Repeat every record exactly, omitting the pictures.

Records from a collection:
· · · · · · ·
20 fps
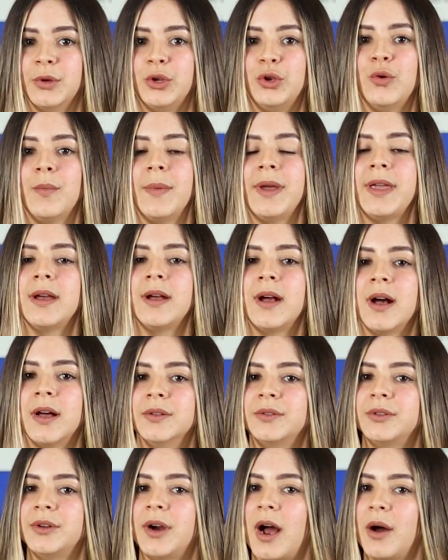but you may
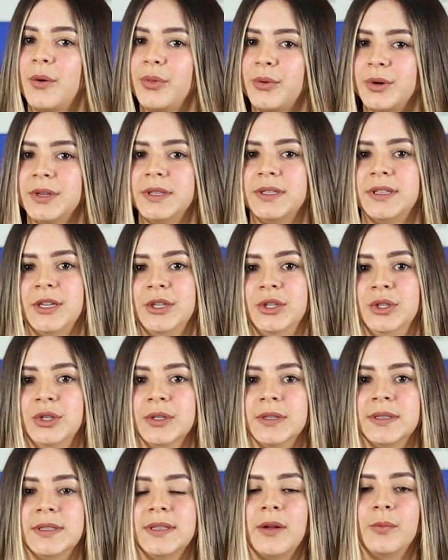encounter
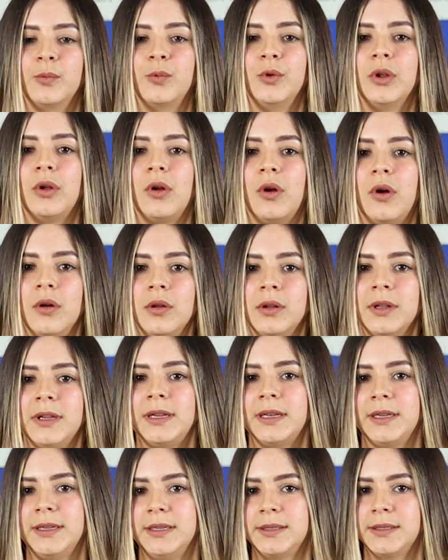authorizations that will
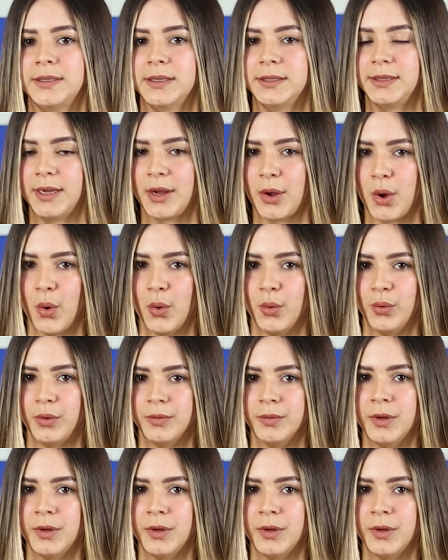only list the code.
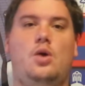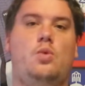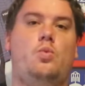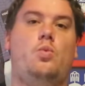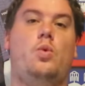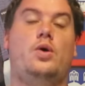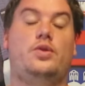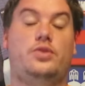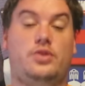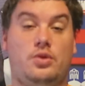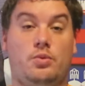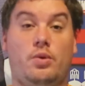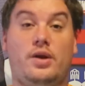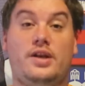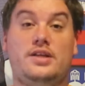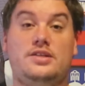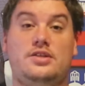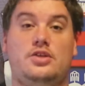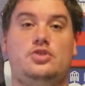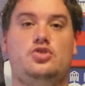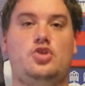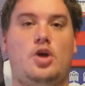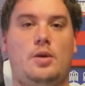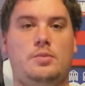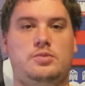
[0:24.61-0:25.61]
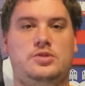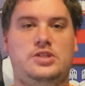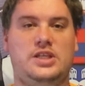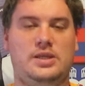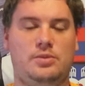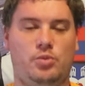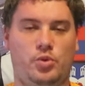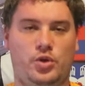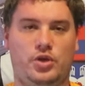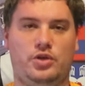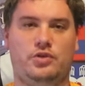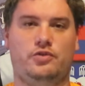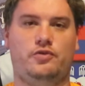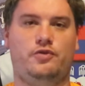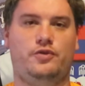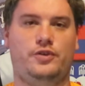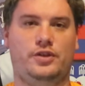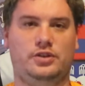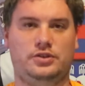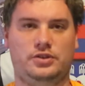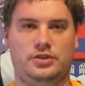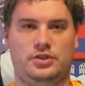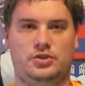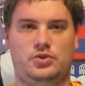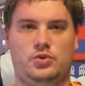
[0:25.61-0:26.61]
What is the top team we could
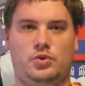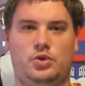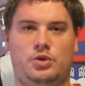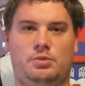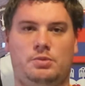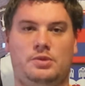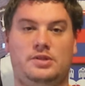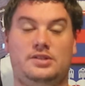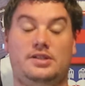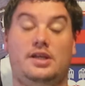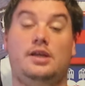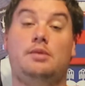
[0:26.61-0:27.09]
field in the tournament,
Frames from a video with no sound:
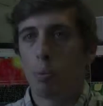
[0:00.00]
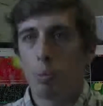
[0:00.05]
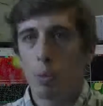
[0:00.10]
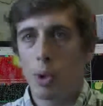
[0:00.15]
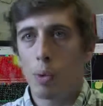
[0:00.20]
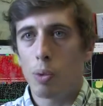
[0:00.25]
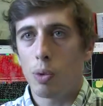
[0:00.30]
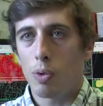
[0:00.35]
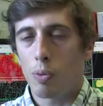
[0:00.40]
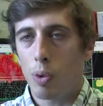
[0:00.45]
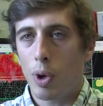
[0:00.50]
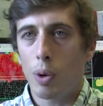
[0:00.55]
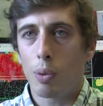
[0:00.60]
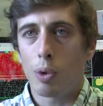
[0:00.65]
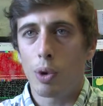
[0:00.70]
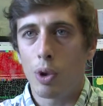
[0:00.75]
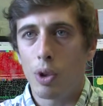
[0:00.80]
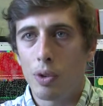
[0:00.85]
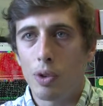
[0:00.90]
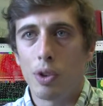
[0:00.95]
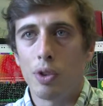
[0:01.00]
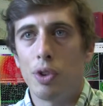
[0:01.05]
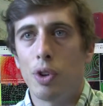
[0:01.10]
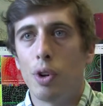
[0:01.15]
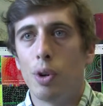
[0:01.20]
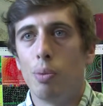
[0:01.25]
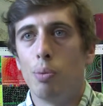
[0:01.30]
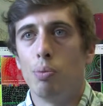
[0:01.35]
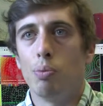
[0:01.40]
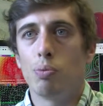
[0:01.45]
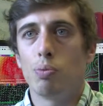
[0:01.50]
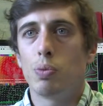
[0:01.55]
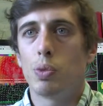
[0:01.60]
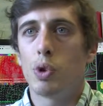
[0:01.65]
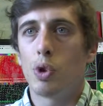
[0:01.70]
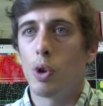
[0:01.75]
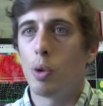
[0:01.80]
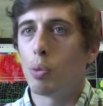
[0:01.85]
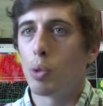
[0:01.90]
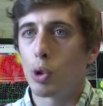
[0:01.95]
People have probably heard the term
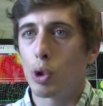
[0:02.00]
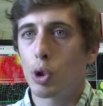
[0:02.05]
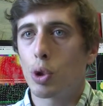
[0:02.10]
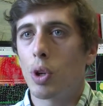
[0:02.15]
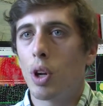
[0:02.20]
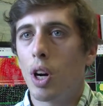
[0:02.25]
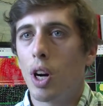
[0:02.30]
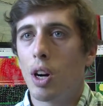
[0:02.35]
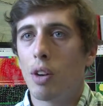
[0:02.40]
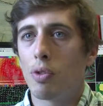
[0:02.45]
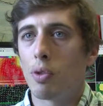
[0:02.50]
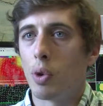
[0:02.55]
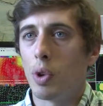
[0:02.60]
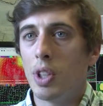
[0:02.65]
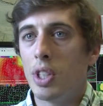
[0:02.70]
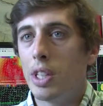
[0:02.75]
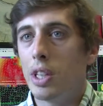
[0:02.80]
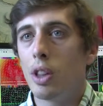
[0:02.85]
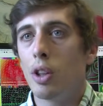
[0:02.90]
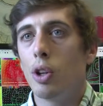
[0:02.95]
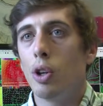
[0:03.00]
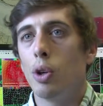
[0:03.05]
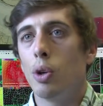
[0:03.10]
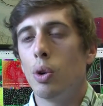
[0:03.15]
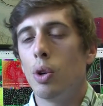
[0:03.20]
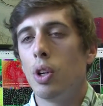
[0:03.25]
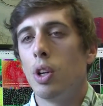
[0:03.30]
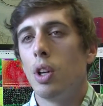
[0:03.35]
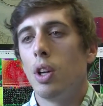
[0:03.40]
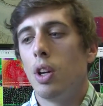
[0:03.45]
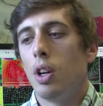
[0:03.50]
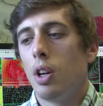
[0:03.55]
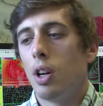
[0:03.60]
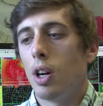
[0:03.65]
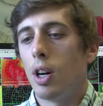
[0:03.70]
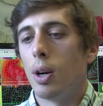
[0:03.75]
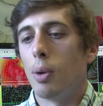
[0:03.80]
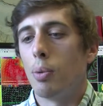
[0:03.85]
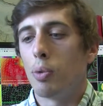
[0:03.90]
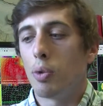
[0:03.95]
thermal trough or heat low.
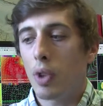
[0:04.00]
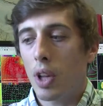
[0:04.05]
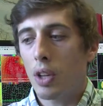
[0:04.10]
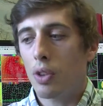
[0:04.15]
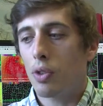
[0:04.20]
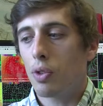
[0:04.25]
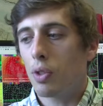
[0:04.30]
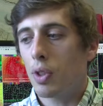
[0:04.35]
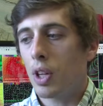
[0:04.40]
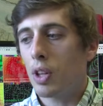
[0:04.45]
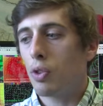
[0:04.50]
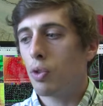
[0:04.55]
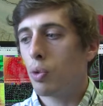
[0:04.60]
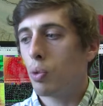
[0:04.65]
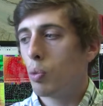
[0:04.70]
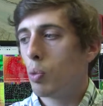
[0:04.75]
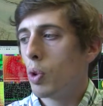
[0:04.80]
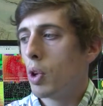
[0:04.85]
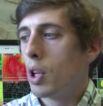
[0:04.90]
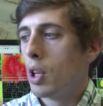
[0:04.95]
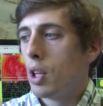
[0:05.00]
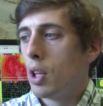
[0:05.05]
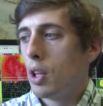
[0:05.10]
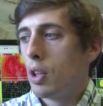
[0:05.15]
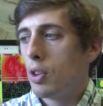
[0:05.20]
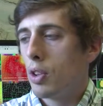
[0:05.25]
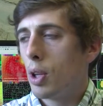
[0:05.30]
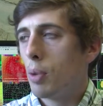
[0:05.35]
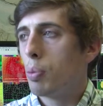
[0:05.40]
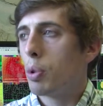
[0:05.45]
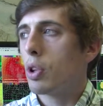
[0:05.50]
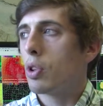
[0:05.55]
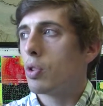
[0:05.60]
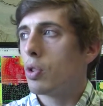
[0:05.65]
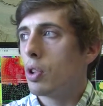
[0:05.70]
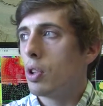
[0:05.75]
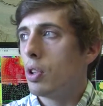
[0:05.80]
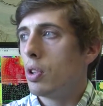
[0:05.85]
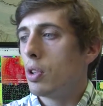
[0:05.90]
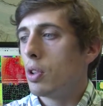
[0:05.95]
Um, that, that's
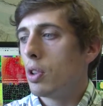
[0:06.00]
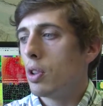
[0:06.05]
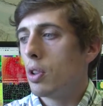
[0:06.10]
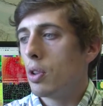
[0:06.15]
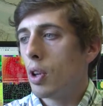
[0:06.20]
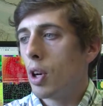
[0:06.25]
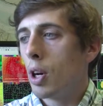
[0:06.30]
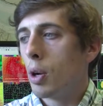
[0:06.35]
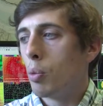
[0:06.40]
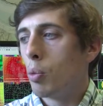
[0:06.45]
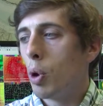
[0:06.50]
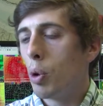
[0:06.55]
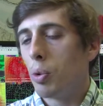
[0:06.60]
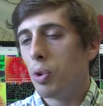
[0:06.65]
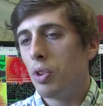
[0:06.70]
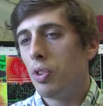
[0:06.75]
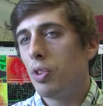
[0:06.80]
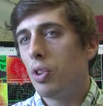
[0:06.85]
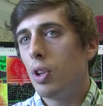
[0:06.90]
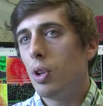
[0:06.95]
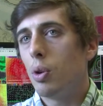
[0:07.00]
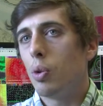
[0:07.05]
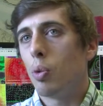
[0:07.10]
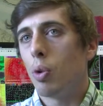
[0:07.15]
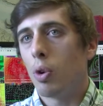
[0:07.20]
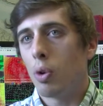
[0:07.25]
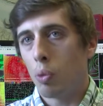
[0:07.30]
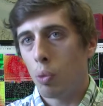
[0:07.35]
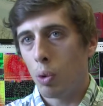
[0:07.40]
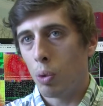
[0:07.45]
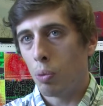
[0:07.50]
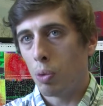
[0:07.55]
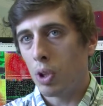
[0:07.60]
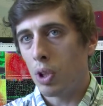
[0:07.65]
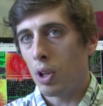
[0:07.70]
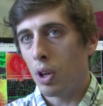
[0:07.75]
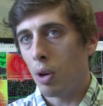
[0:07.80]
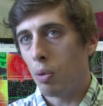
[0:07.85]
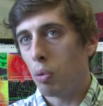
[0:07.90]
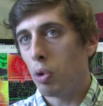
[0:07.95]
typically um, what we see when we
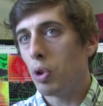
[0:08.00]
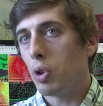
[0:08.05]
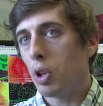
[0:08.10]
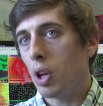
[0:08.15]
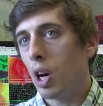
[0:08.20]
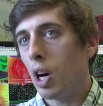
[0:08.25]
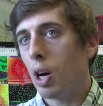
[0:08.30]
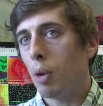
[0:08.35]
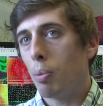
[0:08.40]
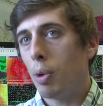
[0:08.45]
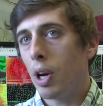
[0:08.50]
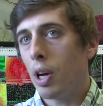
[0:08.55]
get our really hot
· · · · · · ·
- _Exercise answer_:
20 fps
but you may
encounter
authorizations that will
only list the code.
[0:24.61-0:25.61]
[0:25.61-0:26.61]
What is the top team we could
[0:26.61-0:27.09]
field in the tournament,
Frames from a video with no sound:
[0:00.00]
[0:00.05]
[0:00.10]
[0:00.15]
[0:00.20]
[0:00.25]
[0:00.30]
[0:00.35]
[0:00.40]
[0:00.45]
[0:00.50]
[0:00.55]
[0:00.60]
[0:00.65]
[0:00.70]
[0:00.75]
[0:00.80]
[0:00.85]
[0:00.90]
[0:00.95]
[0:01.00]
[0:01.05]
[0:01.10]
[0:01.15]
[0:01.20]
[0:01.25]
[0:01.30]
[0:01.35]
[0:01.40]
[0:01.45]
[0:01.50]
[0:01.55]
[0:01.60]
[0:01.65]
[0:01.70]
[0:01.75]
[0:01.80]
[0:01.85]
[0:01.90]
[0:01.95]
People have probably heard the term
[0:02.00]
[0:02.05]
[0:02.10]
[0:02.15]
[0:02.20]
[0:02.25]
[0:02.30]
[0:02.35]
[0:02.40]
[0:02.45]
[0:02.50]
[0:02.55]
[0:02.60]
[0:02.65]
[0:02.70]
[0:02.75]
[0:02.80]
[0:02.85]
[0:02.90]
[0:02.95]
[0:03.00]
[0:03.05]
[0:03.10]
[0:03.15]
[0:03.20]
[0:03.25]
[0:03.30]
[0:03.35]
[0:03.40]
[0:03.45]
[0:03.50]
[0:03.55]
[0:03.60]
[0:03.65]
[0:03.70]
[0:03.75]
[0:03.80]
[0:03.85]
[0:03.90]
[0:03.95]
thermal trough or heat low.
[0:04.00]
[0:04.05]
[0:04.10]
[0:04.15]
[0:04.20]
[0:04.25]
[0:04.30]
[0:04.35]
[0:04.40]
[0:04.45]
[0:04.50]
[0:04.55]
[0:04.60]
[0:04.65]
[0:04.70]
[0:04.75]
[0:04.80]
[0:04.85]
[0:04.90]
[0:04.95]
[0:05.00]
[0:05.05]
[0:05.10]
[0:05.15]
[0:05.20]
[0:05.25]
[0:05.30]
[0:05.35]
[0:05.40]
[0:05.45]
[0:05.50]
[0:05.55]
[0:05.60]
[0:05.65]
[0:05.70]
[0:05.75]
[0:05.80]
[0:05.85]
[0:05.90]
[0:05.95]
Um, that, that's
[0:06.00]
[0:06.05]
[0:06.10]
[0:06.15]
[0:06.20]
[0:06.25]
[0:06.30]
[0:06.35]
[0:06.40]
[0:06.45]
[0:06.50]
[0:06.55]
[0:06.60]
[0:06.65]
[0:06.70]
[0:06.75]
[0:06.80]
[0:06.85]
[0:06.90]
[0:06.95]
[0:07.00]
[0:07.05]
[0:07.10]
[0:07.15]
[0:07.20]
[0:07.25]
[0:07.30]
[0:07.35]
[0:07.40]
[0:07.45]
[0:07.50]
[0:07.55]
[0:07.60]
[0:07.65]
[0:07.70]
[0:07.75]
[0:07.80]
[0:07.85]
[0:07.90]
[0:07.95]
typically um, what we see when we
[0:08.00]
[0:08.05]
[0:08.10]
[0:08.15]
[0:08.20]
[0:08.25]
[0:08.30]
[0:08.35]
[0:08.40]
[0:08.45]
[0:08.50]
[0:08.55]
get our really hot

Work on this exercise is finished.